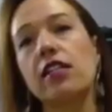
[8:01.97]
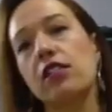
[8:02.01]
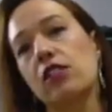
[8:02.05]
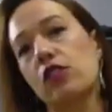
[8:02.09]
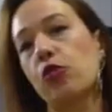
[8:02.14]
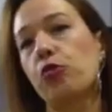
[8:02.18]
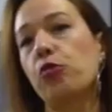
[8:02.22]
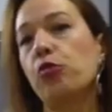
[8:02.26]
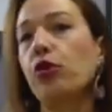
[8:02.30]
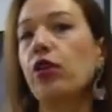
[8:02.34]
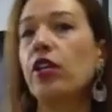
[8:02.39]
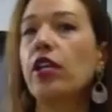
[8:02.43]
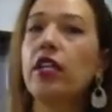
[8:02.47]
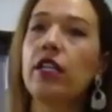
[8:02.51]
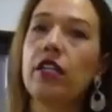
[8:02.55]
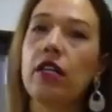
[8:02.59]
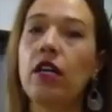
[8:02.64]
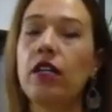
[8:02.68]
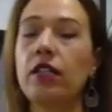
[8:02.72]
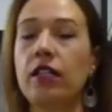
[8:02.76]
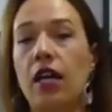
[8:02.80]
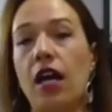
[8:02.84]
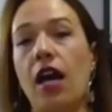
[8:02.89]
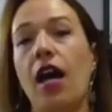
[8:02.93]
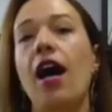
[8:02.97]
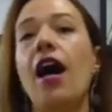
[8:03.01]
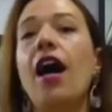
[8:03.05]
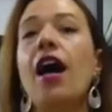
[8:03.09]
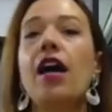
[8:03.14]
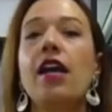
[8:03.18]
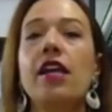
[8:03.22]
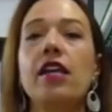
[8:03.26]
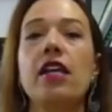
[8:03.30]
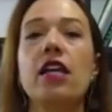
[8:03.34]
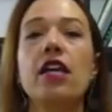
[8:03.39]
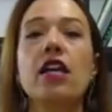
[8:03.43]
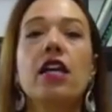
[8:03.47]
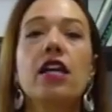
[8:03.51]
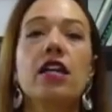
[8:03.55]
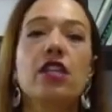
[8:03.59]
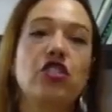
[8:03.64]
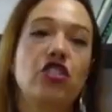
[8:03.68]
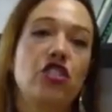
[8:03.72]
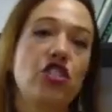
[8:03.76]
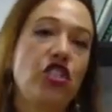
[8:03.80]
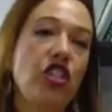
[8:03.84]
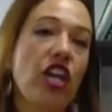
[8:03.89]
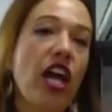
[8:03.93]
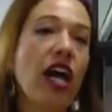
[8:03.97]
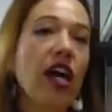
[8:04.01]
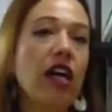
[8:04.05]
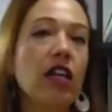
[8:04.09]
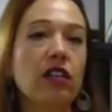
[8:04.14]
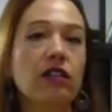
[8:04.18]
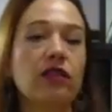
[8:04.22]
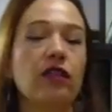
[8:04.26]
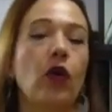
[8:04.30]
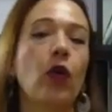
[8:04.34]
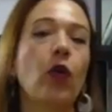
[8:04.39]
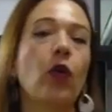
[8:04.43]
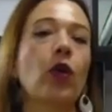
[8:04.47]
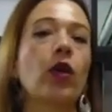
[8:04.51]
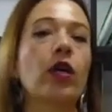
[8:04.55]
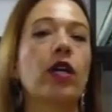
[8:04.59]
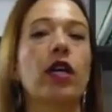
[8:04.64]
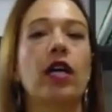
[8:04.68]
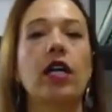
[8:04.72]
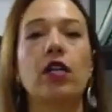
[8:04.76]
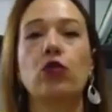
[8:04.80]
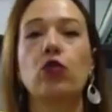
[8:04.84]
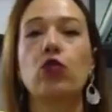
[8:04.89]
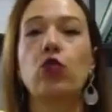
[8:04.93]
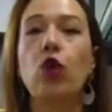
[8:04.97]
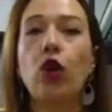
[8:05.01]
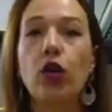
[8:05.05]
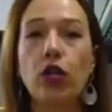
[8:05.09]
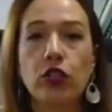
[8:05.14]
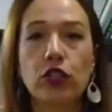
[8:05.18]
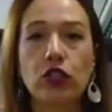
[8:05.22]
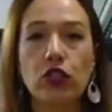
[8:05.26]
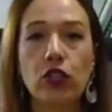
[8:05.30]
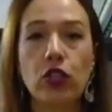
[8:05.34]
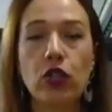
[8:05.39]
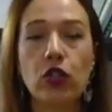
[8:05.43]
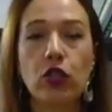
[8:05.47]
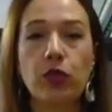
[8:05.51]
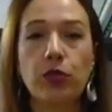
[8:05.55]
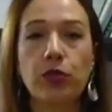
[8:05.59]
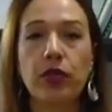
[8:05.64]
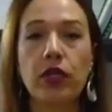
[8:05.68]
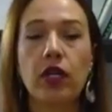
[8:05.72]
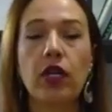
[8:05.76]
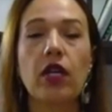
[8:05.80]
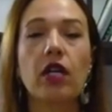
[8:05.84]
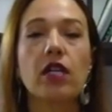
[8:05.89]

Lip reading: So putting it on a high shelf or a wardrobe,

→ Task statement:
Pictures aside, return all the entries above exactly.

→ Exercise solution:
[8:01.97]
[8:02.01]
[8:02.05]
[8:02.09]
[8:02.14]
[8:02.18]
[8:02.22]
[8:02.26]
[8:02.30]
[8:02.34]
[8:02.39]
[8:02.43]
[8:02.47]
[8:02.51]
[8:02.55]
[8:02.59]
[8:02.64]
[8:02.68]
[8:02.72]
[8:02.76]
[8:02.80]
[8:02.84]
[8:02.89]
[8:02.93]
[8:02.97]
[8:03.01]
[8:03.05]
[8:03.09]
[8:03.14]
[8:03.18]
[8:03.22]
[8:03.26]
[8:03.30]
[8:03.34]
[8:03.39]
[8:03.43]
[8:03.47]
[8:03.51]
[8:03.55]
[8:03.59]
[8:03.64]
[8:03.68]
[8:03.72]
[8:03.76]
[8:03.80]
[8:03.84]
[8:03.89]
[8:03.93]
[8:03.97]
[8:04.01]
[8:04.05]
[8:04.09]
[8:04.14]
[8:04.18]
[8:04.22]
[8:04.26]
[8:04.30]
[8:04.34]
[8:04.39]
[8:04.43]
[8:04.47]
[8:04.51]
[8:04.55]
[8:04.59]
[8:04.64]
[8:04.68]
[8:04.72]
[8:04.76]
[8:04.80]
[8:04.84]
[8:04.89]
[8:04.93]
[8:04.97]
[8:05.01]
[8:05.05]
[8:05.09]
[8:05.14]
[8:05.18]
[8:05.22]
[8:05.26]
[8:05.30]
[8:05.34]
[8:05.39]
[8:05.43]
[8:05.47]
[8:05.51]
[8:05.55]
[8:05.59]
[8:05.64]
[8:05.68]
[8:05.72]
[8:05.76]
[8:05.80]
[8:05.84]
[8:05.89]

Lip reading: So putting it on a high shelf or a wardrobe,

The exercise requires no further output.